Давайте остановимся подробнее на истории с человеческим ухом. Некоторые киноведы утверждают, что, например, «обмен телесными жидкостями» и «облизывание» делают культовым тот или иной фильм [Mathijs, Sexton, 2011]. В картинах «Эммануэль», «Выводок» и «Шоугелз» мы встречаемся с разным типом лизания. В первом случае героиня нарушает табу, облизывая лицо человека, во втором женщина облизывает свой плод, словно кошка – своих детей, в третьем – танцовщица лижет шест в стриптиз-клубе. Во всех трех случаях картины являются культовыми, хотя и на разных основаниях: первая благодаря эротическому содержанию, вторая – в качестве ужаса, третья – как кэмп. Возможно, они культовые не только потому, что в них наличествует лизание, но они стали таковыми в том числе и поэтому: важен сам акт лизания в разных контекстах.
Однако с ухом ситуация несколько сложнее – ухо в культовом фильме должно быть отделено от тела. Возможно, даже это допустимо не как процесс (отрезание уха), а как результат (отрезанное ухо).

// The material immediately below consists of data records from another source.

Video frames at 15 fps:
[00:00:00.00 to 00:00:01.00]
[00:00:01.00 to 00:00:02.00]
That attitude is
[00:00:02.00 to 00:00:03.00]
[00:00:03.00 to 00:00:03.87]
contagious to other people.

Вспомним картину Питера Джексона «Живая мертвечина». В момент, когда у женщины в случае ее трансформации в зомби отваливается ухо и падает в пудинг, она нечаянно прихватывает его и съедает, выплевывая при этом сережку. Очевидно, что эта сцена вынуждает зрителя посмеяться над абсурдностью происходящего. В поздней работе Сэма Рэйми «Зловещие мертвецы III» мы можем видеть, как ухо главного героя прилипает к раскаленной плитке. Чтобы спасти этот орган, Эш берет лопатку и поддевает ею собственное ухо, как кусок мяса, прилипший к раскаленной сковороде. Это выглядит не менее смешным.

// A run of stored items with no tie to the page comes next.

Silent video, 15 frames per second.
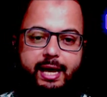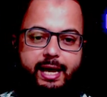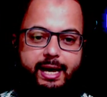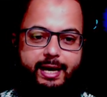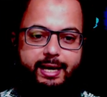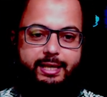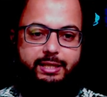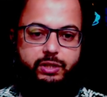
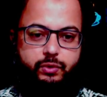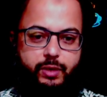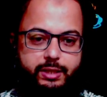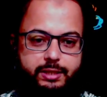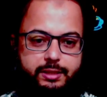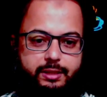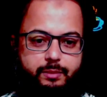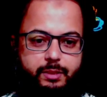against
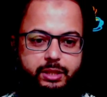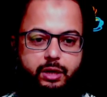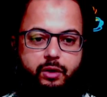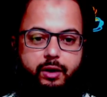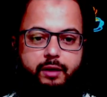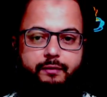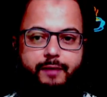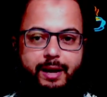racism in the
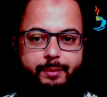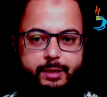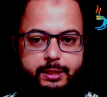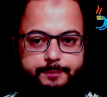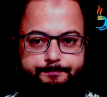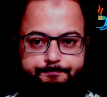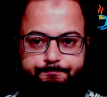royal family.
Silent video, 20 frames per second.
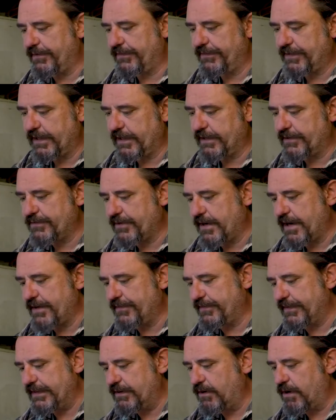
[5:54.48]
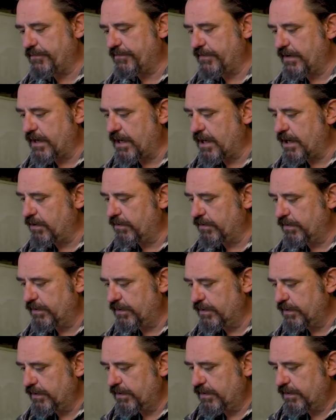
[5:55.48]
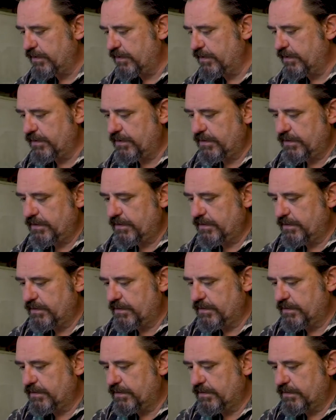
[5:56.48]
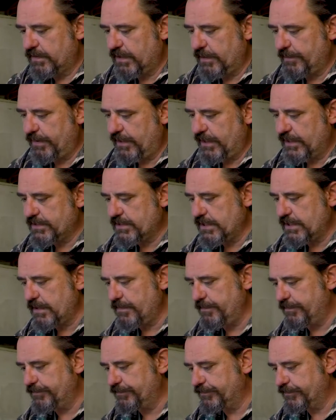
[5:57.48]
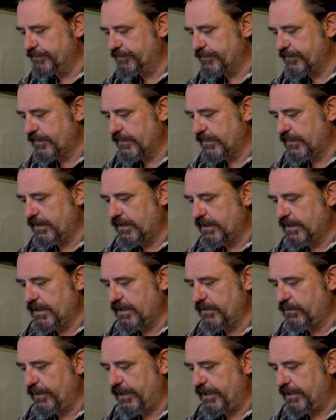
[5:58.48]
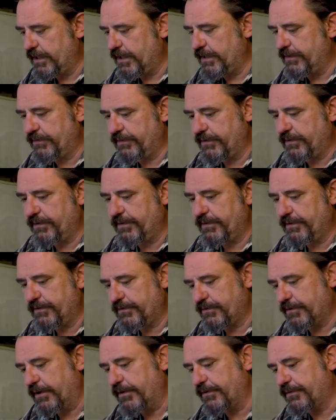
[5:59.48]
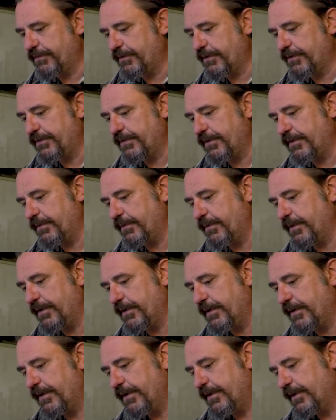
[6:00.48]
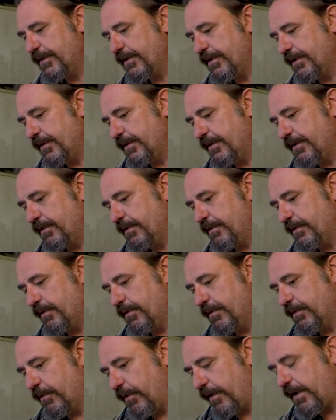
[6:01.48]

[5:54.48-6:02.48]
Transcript: take a tracing of our template here, and we're going to transfer it to the wood. What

В других картинах, которые не являются ужасами, сцена с ухом точно так же призвана сохранить или создать комический эффект, часто добавляя мрачности и жестокости. Это, например, «Большой Лебовски» братьев Коэнов, где один из персонажей в гневе откусывает ухо своему обидчику и выплевывает его, а оно, взлетев высоко вверх, падает на землю. Следует вспомнить также «Бешеные псы» Квентина Тарантино, где Мистер Блондин в исполнении Майкла Мэдсена, пританцовывая под суперзвук 1970-х, издевается над пленным полицейским, заканчивая пытку ритуальным отрезанием у того уха опасной бритвой. В фильме Дэвида Кроненберга «Муха», когда главный герой мутирует из человека в насекомое, у него отваливается одно ухо, при этом его бывшая возлюбленная это видит. Он смущен и пристыжен. Однако это не выглядит слишком комичным в отличие от упомянутых фильмов, в которых встречается «прием с ухом». И хотя Кроненберг старается избежать комического эффекта от телесных изменений непосредственно при первой встрече с явлением, он представляет сцену как смешную некоторое время спустя. В частности, когда у Брэндла вновь отваливается какой-то человеческий орган, ставший рудиментарным, он отправляется к зеркалу, чтобы добавить его в «коллекцию естественной истории Брэндла», где уже есть его ухо.